> _Work required_: Write out every record below exactly as it stands, leaving the pictures out.

> _Input_:
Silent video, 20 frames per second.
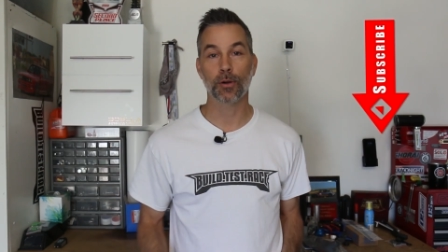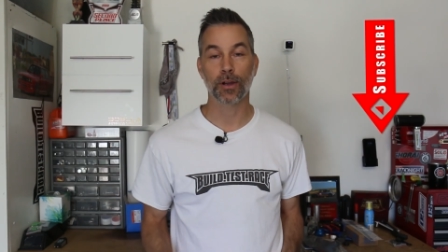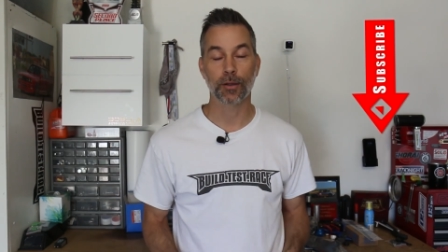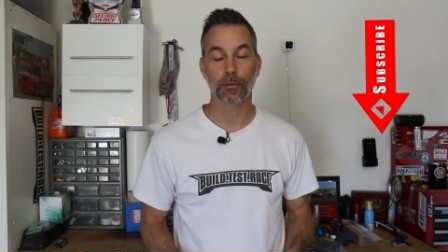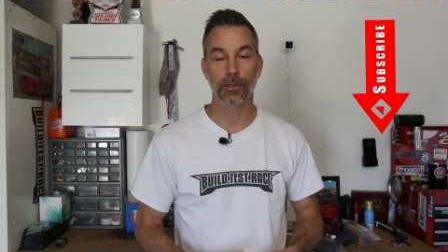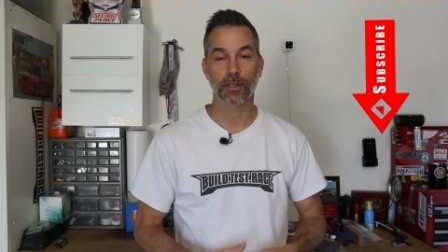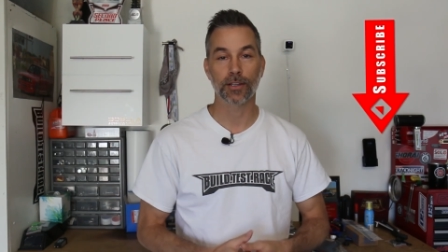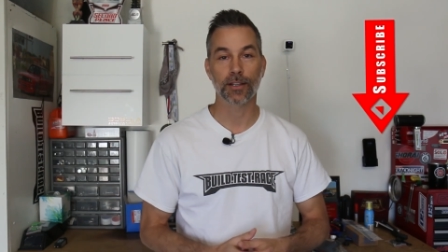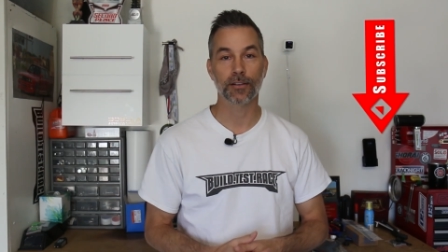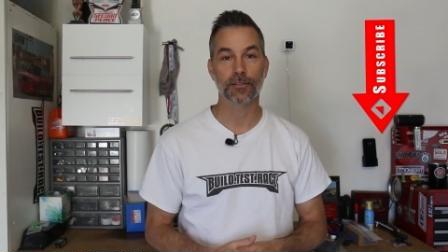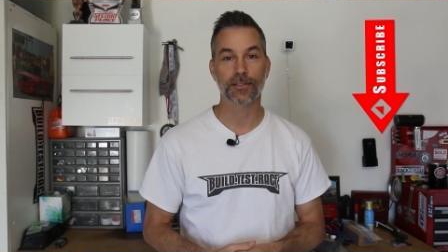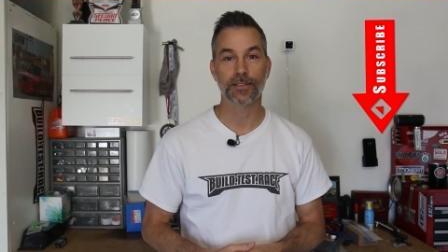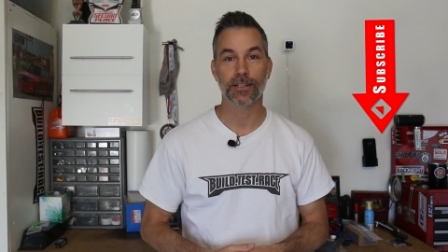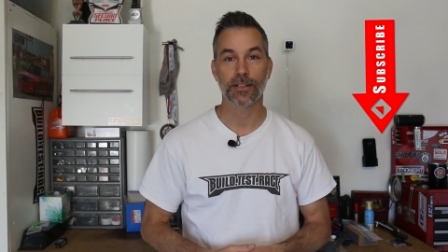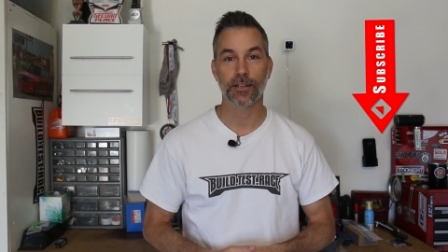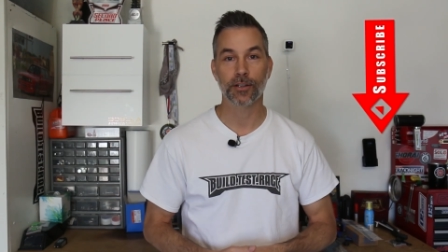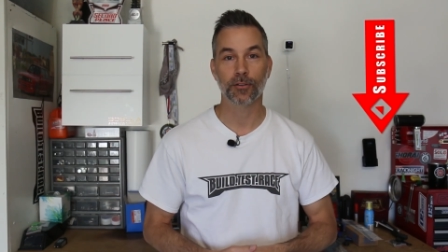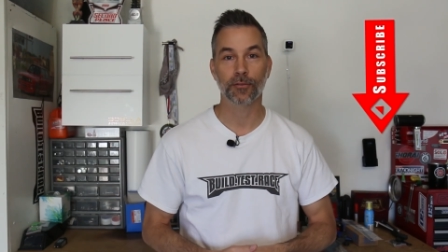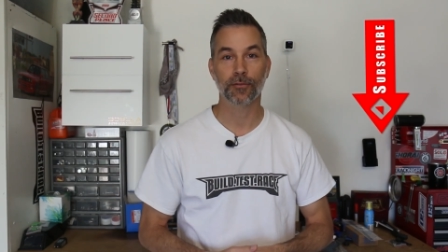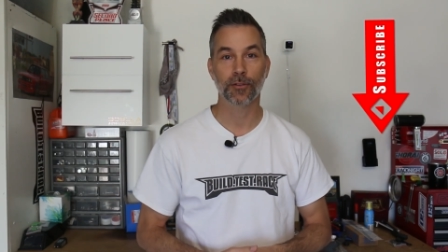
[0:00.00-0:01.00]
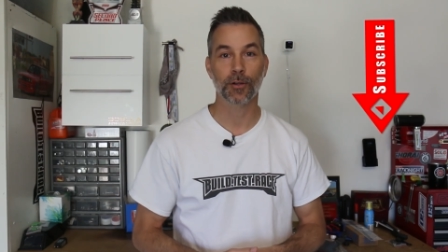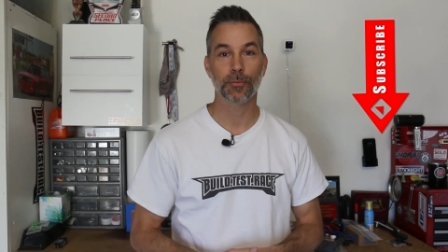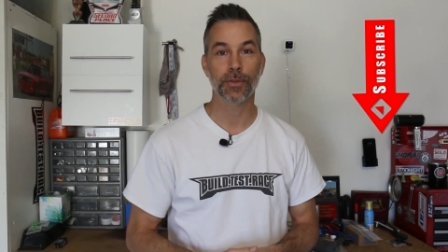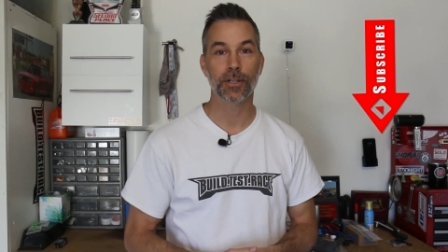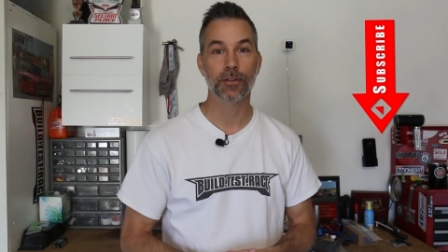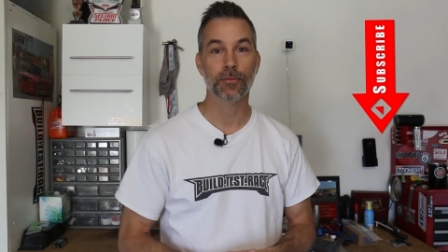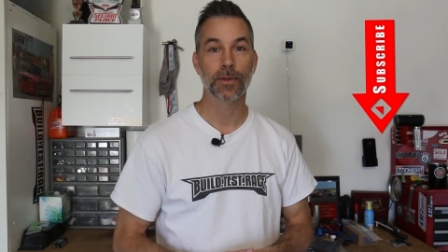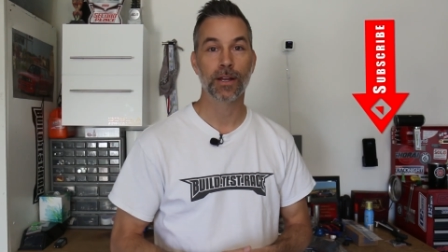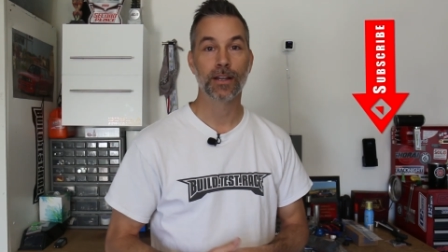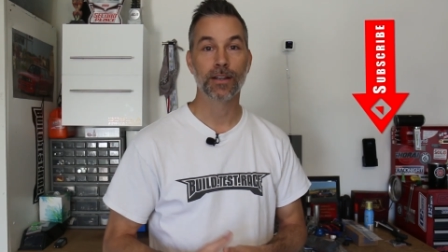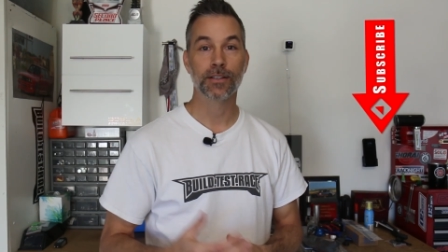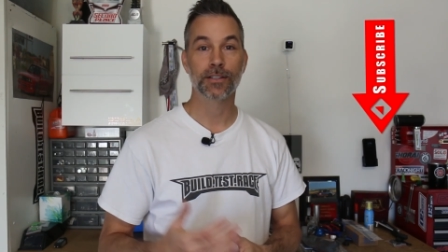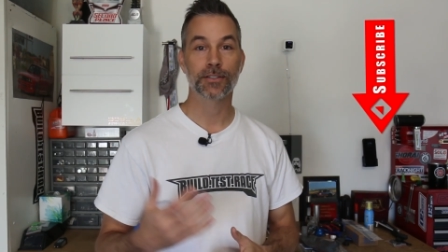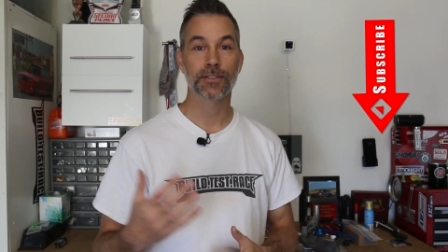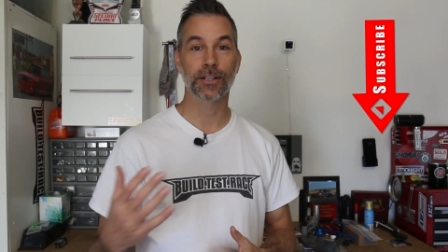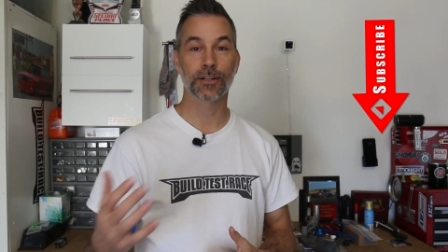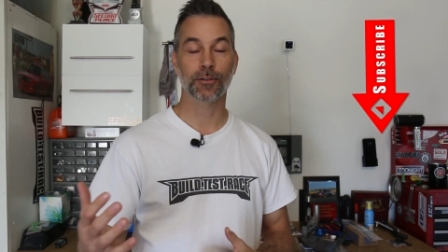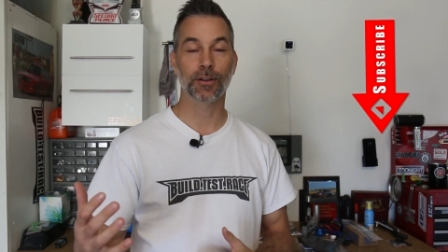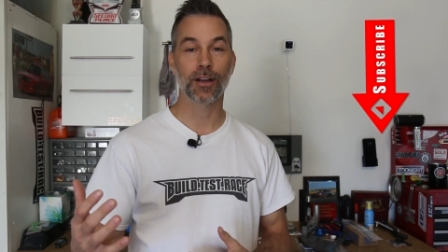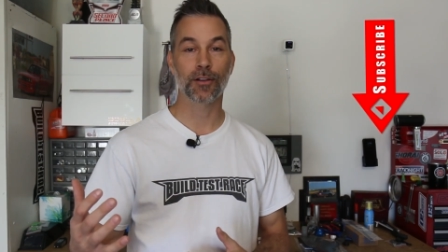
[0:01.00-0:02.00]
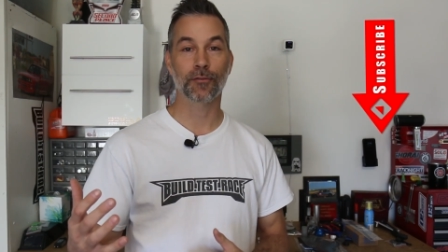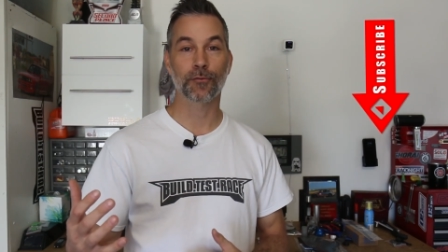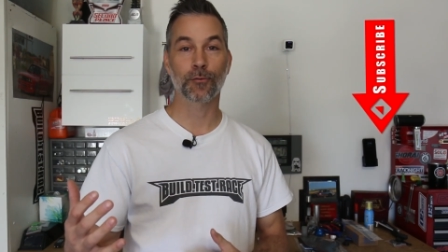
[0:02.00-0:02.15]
I would love to hear from you. Stick around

> _Expected output_:
Silent video, 20 frames per second.
[0:00.00-0:01.00]
[0:01.00-0:02.00]
[0:02.00-0:02.15]
I would love to hear from you. Stick around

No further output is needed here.